Work to complete
Repeat every record below exactly, omitting any pictures.

Data records
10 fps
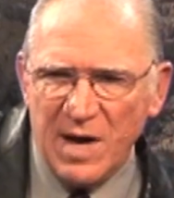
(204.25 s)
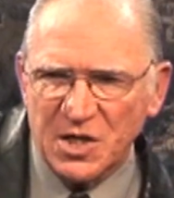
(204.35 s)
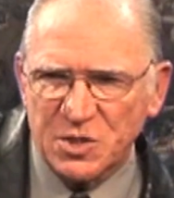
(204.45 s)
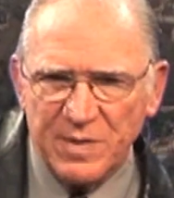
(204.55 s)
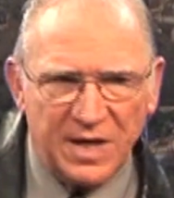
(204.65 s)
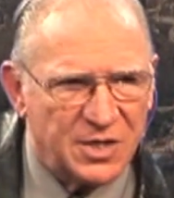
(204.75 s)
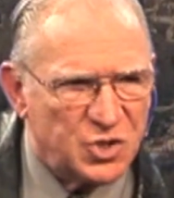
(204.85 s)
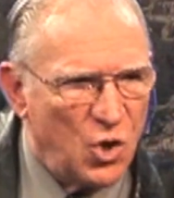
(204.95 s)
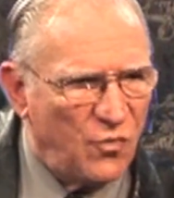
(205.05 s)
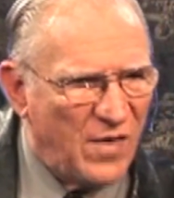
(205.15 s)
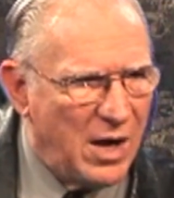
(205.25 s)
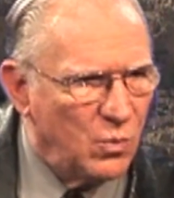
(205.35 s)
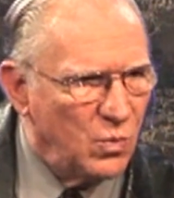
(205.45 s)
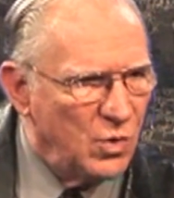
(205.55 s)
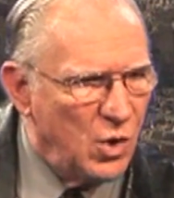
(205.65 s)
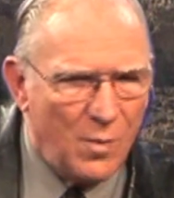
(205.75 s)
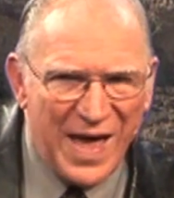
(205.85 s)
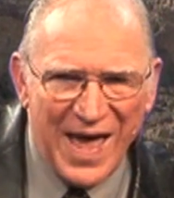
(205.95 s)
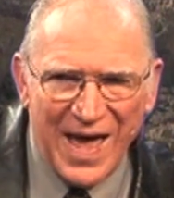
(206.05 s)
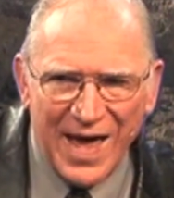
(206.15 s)
much because no
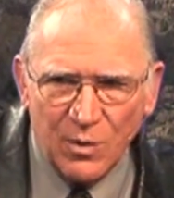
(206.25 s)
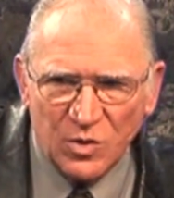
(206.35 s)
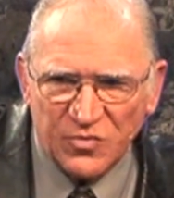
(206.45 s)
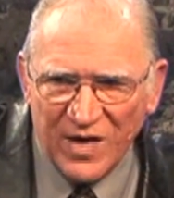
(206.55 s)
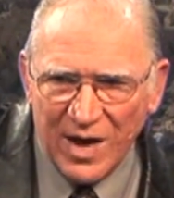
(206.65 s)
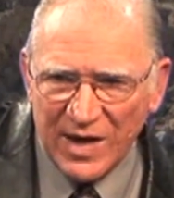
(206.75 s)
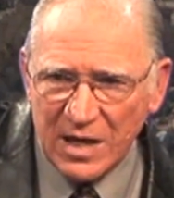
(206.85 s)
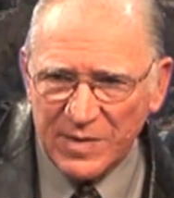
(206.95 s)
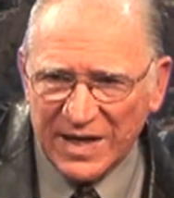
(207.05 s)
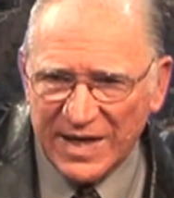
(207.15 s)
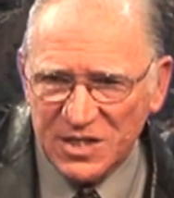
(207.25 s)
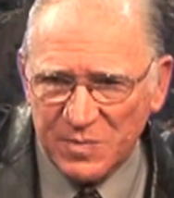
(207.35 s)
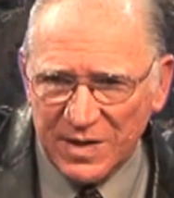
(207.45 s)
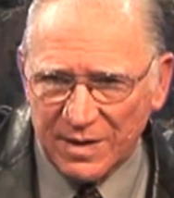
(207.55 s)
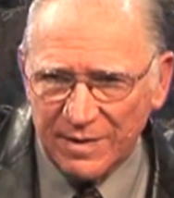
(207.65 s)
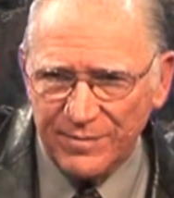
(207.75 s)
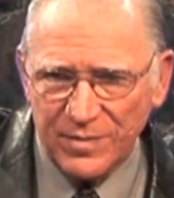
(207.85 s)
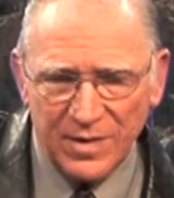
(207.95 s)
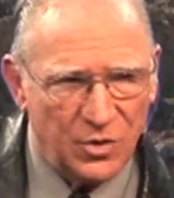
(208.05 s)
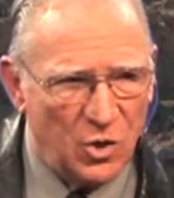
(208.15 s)
man was found. It had to be a kinsman.
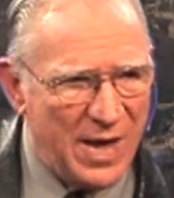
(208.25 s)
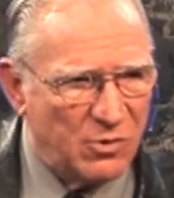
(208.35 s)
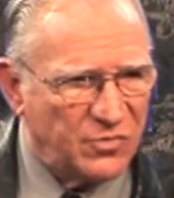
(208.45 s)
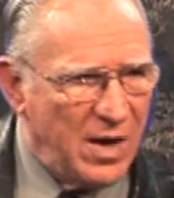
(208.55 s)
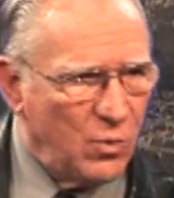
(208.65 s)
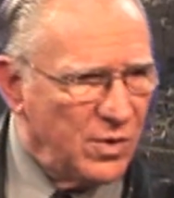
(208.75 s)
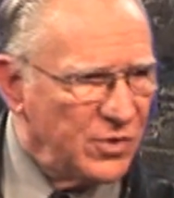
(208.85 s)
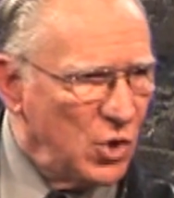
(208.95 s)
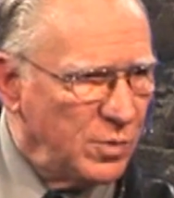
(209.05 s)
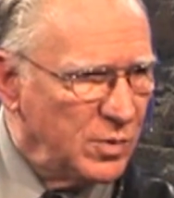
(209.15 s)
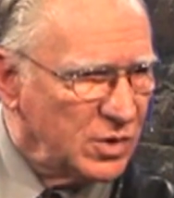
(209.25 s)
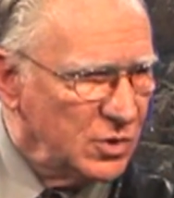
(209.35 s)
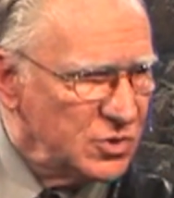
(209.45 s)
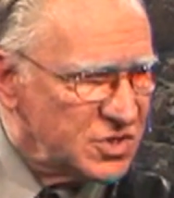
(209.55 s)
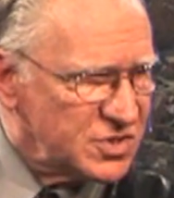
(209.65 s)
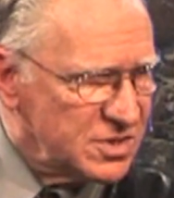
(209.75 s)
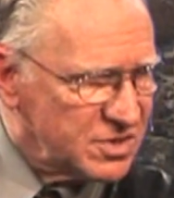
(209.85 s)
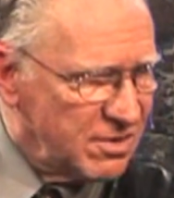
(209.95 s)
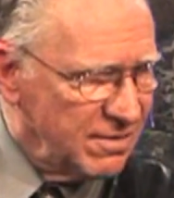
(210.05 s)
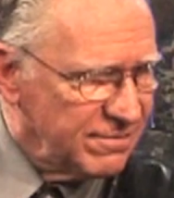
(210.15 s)
No man was found worthy to open the book and loose the seals
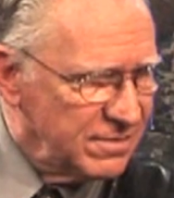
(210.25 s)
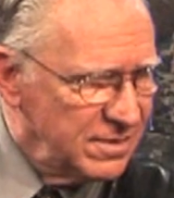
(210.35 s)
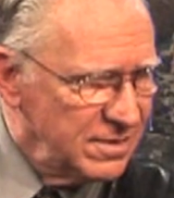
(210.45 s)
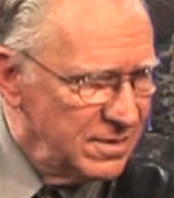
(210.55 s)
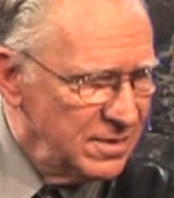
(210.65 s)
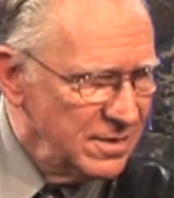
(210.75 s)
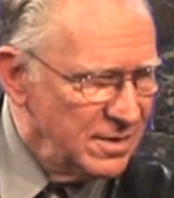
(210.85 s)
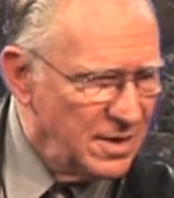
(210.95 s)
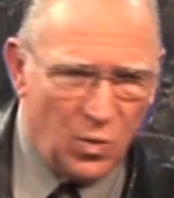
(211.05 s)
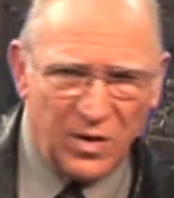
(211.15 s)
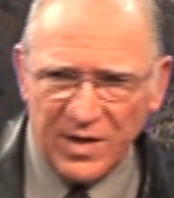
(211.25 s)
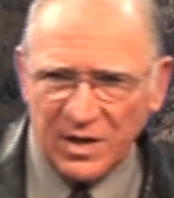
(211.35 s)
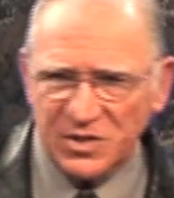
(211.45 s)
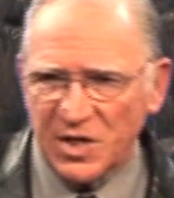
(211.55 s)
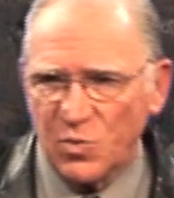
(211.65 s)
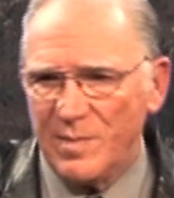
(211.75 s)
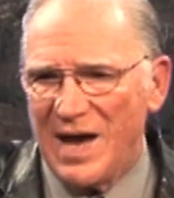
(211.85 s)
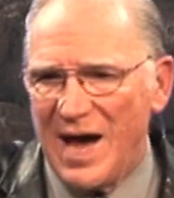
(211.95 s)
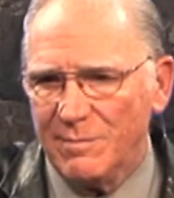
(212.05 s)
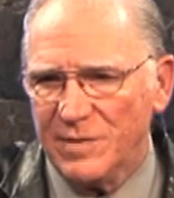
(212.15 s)
thereof. And one of the elders said, weep
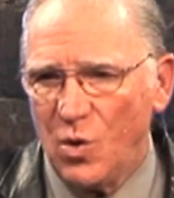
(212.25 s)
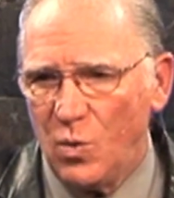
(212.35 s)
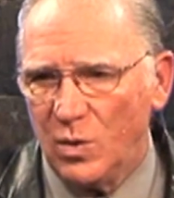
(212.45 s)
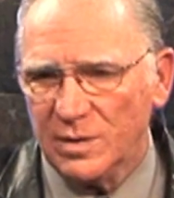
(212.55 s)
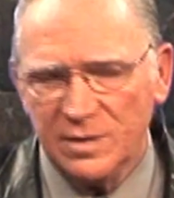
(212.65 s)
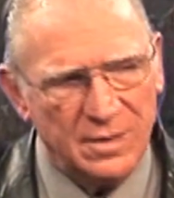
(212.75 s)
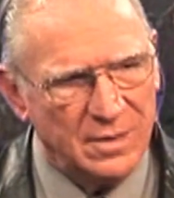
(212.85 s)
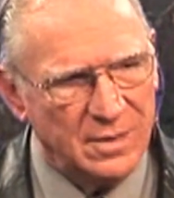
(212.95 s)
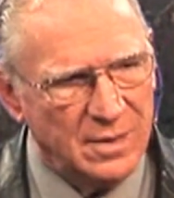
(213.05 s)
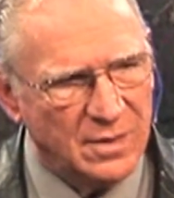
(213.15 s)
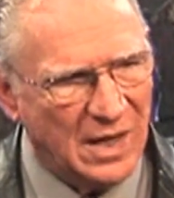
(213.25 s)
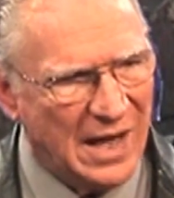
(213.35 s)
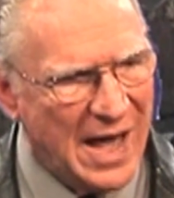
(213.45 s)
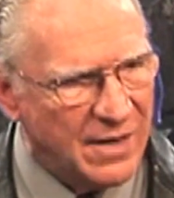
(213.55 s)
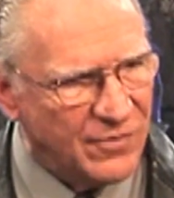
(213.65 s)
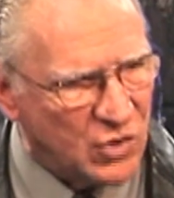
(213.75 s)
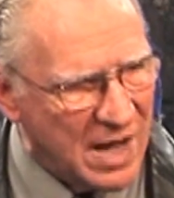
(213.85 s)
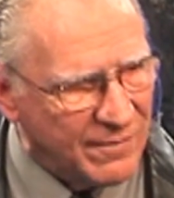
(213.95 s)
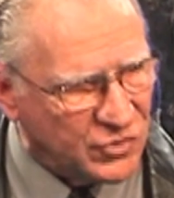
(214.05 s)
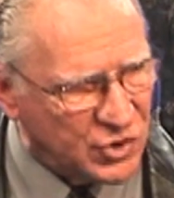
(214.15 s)
not, behold, the Lion of the
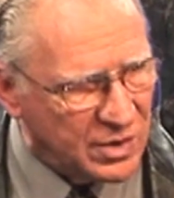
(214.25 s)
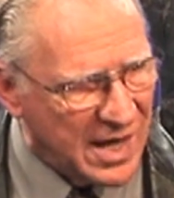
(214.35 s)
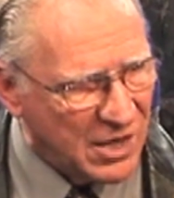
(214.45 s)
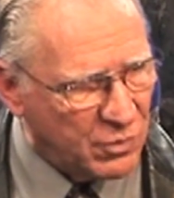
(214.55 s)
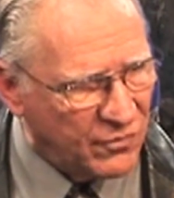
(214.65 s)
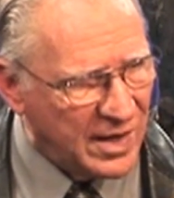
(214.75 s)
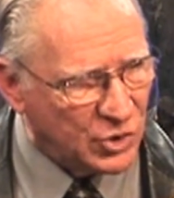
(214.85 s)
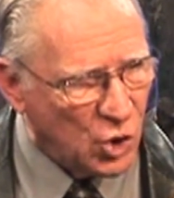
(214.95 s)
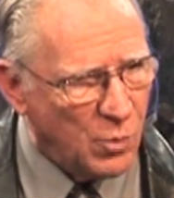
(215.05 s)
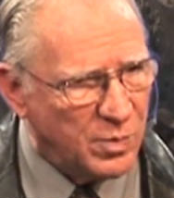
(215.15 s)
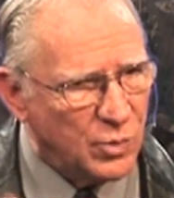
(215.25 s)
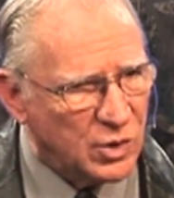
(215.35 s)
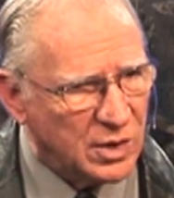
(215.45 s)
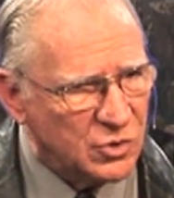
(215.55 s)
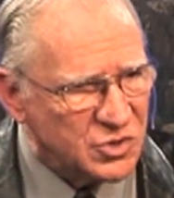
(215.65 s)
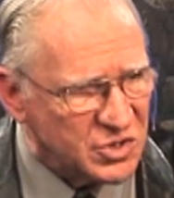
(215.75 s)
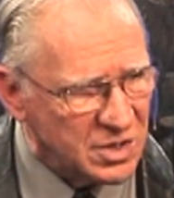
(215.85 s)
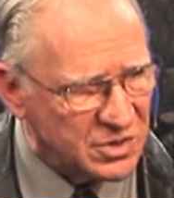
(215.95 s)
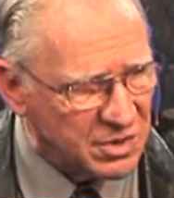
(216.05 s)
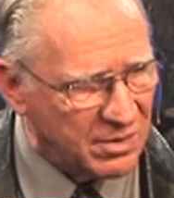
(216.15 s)
tribe of Judah hath prevailed to open the book and loose the
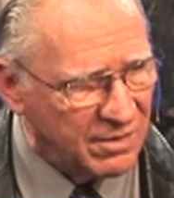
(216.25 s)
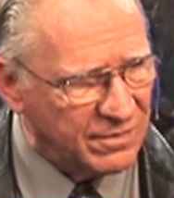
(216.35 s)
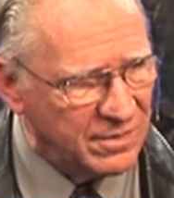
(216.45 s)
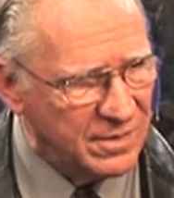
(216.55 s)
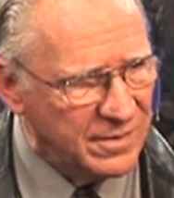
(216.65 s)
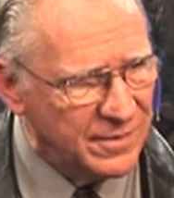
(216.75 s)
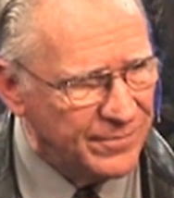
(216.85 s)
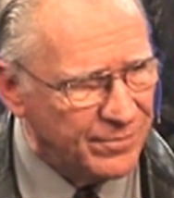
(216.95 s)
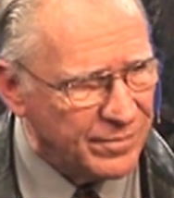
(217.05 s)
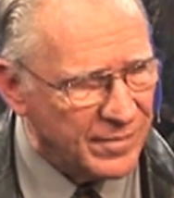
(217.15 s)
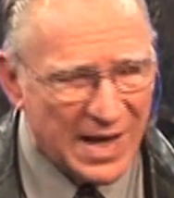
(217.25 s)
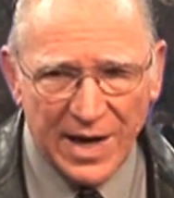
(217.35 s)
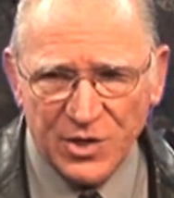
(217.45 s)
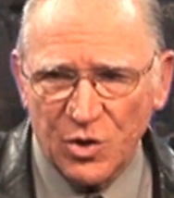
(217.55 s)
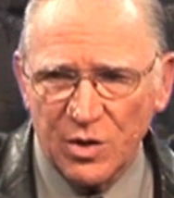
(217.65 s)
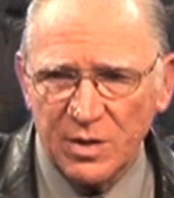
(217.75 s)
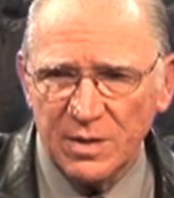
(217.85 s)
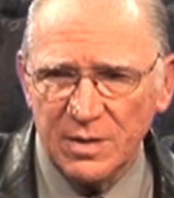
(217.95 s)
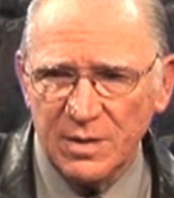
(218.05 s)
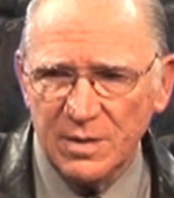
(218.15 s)
seals thereof. And I turned,
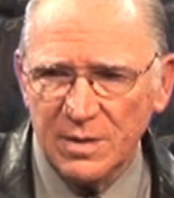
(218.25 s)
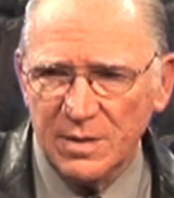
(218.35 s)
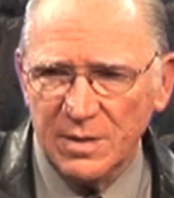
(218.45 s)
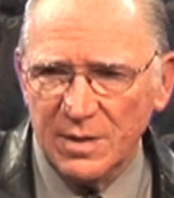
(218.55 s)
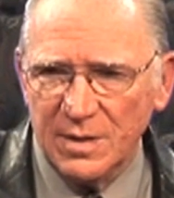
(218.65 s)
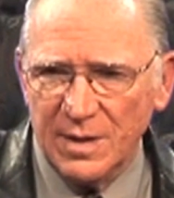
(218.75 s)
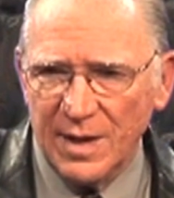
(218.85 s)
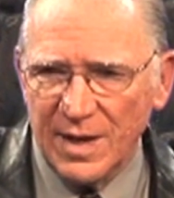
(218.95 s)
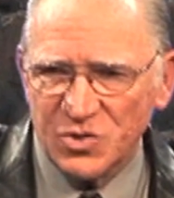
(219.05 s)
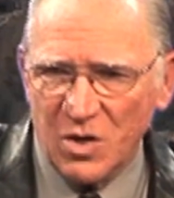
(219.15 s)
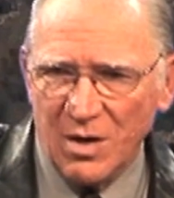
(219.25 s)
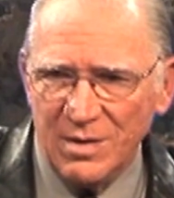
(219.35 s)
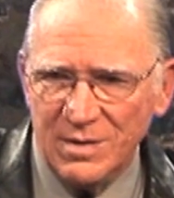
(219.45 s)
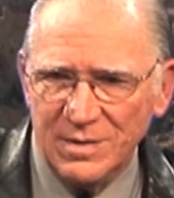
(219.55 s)
and I saw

Solution below
10 fps
(204.25 s)
(204.35 s)
(204.45 s)
(204.55 s)
(204.65 s)
(204.75 s)
(204.85 s)
(204.95 s)
(205.05 s)
(205.15 s)
(205.25 s)
(205.35 s)
(205.45 s)
(205.55 s)
(205.65 s)
(205.75 s)
(205.85 s)
(205.95 s)
(206.05 s)
(206.15 s)
much because no
(206.25 s)
(206.35 s)
(206.45 s)
(206.55 s)
(206.65 s)
(206.75 s)
(206.85 s)
(206.95 s)
(207.05 s)
(207.15 s)
(207.25 s)
(207.35 s)
(207.45 s)
(207.55 s)
(207.65 s)
(207.75 s)
(207.85 s)
(207.95 s)
(208.05 s)
(208.15 s)
man was found. It had to be a kinsman.
(208.25 s)
(208.35 s)
(208.45 s)
(208.55 s)
(208.65 s)
(208.75 s)
(208.85 s)
(208.95 s)
(209.05 s)
(209.15 s)
(209.25 s)
(209.35 s)
(209.45 s)
(209.55 s)
(209.65 s)
(209.75 s)
(209.85 s)
(209.95 s)
(210.05 s)
(210.15 s)
No man was found worthy to open the book and loose the seals
(210.25 s)
(210.35 s)
(210.45 s)
(210.55 s)
(210.65 s)
(210.75 s)
(210.85 s)
(210.95 s)
(211.05 s)
(211.15 s)
(211.25 s)
(211.35 s)
(211.45 s)
(211.55 s)
(211.65 s)
(211.75 s)
(211.85 s)
(211.95 s)
(212.05 s)
(212.15 s)
thereof. And one of the elders said, weep
(212.25 s)
(212.35 s)
(212.45 s)
(212.55 s)
(212.65 s)
(212.75 s)
(212.85 s)
(212.95 s)
(213.05 s)
(213.15 s)
(213.25 s)
(213.35 s)
(213.45 s)
(213.55 s)
(213.65 s)
(213.75 s)
(213.85 s)
(213.95 s)
(214.05 s)
(214.15 s)
not, behold, the Lion of the
(214.25 s)
(214.35 s)
(214.45 s)
(214.55 s)
(214.65 s)
(214.75 s)
(214.85 s)
(214.95 s)
(215.05 s)
(215.15 s)
(215.25 s)
(215.35 s)
(215.45 s)
(215.55 s)
(215.65 s)
(215.75 s)
(215.85 s)
(215.95 s)
(216.05 s)
(216.15 s)
tribe of Judah hath prevailed to open the book and loose the
(216.25 s)
(216.35 s)
(216.45 s)
(216.55 s)
(216.65 s)
(216.75 s)
(216.85 s)
(216.95 s)
(217.05 s)
(217.15 s)
(217.25 s)
(217.35 s)
(217.45 s)
(217.55 s)
(217.65 s)
(217.75 s)
(217.85 s)
(217.95 s)
(218.05 s)
(218.15 s)
seals thereof. And I turned,
(218.25 s)
(218.35 s)
(218.45 s)
(218.55 s)
(218.65 s)
(218.75 s)
(218.85 s)
(218.95 s)
(219.05 s)
(219.15 s)
(219.25 s)
(219.35 s)
(219.45 s)
(219.55 s)
and I saw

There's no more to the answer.